The following series of images was created by Jorge Lizalde for his project Mnemonic, based upon a post I had submitted a few months ago titled Care Bears in the Clouds.  The project aims to recreate participant’s earliest childhood memory by collating shared videos and images from the web, to recreate the  memory landscape.

Care Bears in the Clouds

One of my earliest childhood memories is of being whisked up into the arms of an older brother and taken outside into the backyard of the family home.  Here we would sit atop the timber picnic style  outdoor table and chat about anything. It didn’t matter what the topic was. Maybe my brother would point to some birds flying overhead, or we would laugh at the antics of the pet dog. Often we would look for Care Bears in the clouds.  Though the topic wasn’t important, the ritual was.  It served as a distraction you see… and I think even as a four or five year old I knew it, but it was easier just to pretend.  For somewhere inside the house, usually in the kitchen or front living room, my mother would be on the floor hysterical and unwilling or unable to pick herself up. My father and maybe another brother or two would take an arm or shoulder each, in an attempt to lift her up and escort her to her bedroom.

Somehow, someone must have been delegated the responsibility of removing me from the scene. Considering I was seven to ten years  younger than all my four brothers, I imagine they were well accustomed to the drama but had wanted to shield me from it.
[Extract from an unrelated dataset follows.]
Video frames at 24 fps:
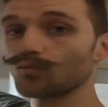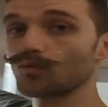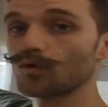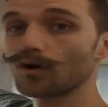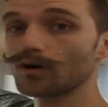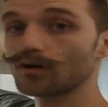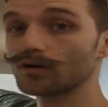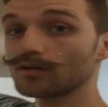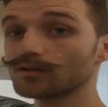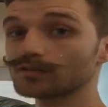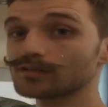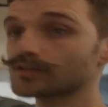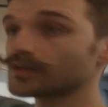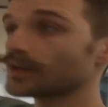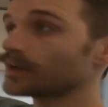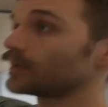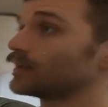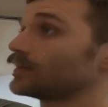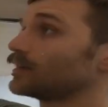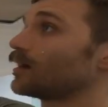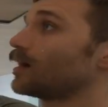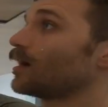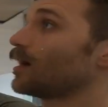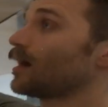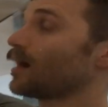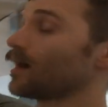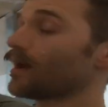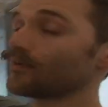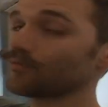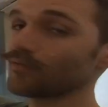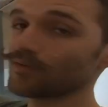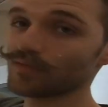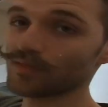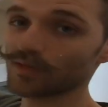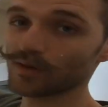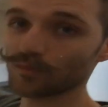walls, and
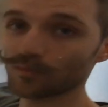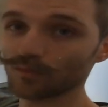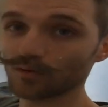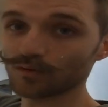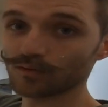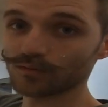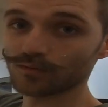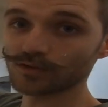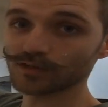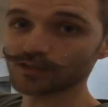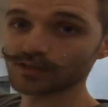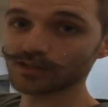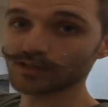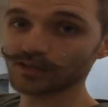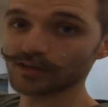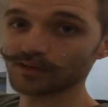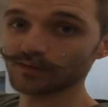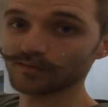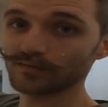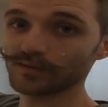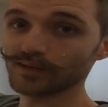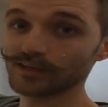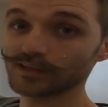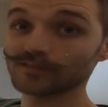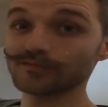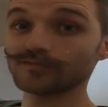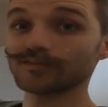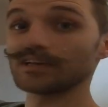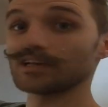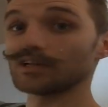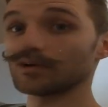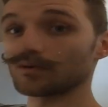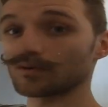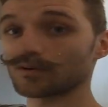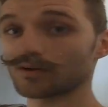everything will receive its vinyl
My memories of these instances present in quick, sharp snapshots, like the clicking frames of a camera and usually at angles that just allow for a glimpse around the corner of the dining room wall or behind a kitchen bench, as I looked back over the shoulder of whoever was carrying me towards the back door. It was confusing and scary, but easier not to ask questions and seek out those Care Bears in the clouds instead.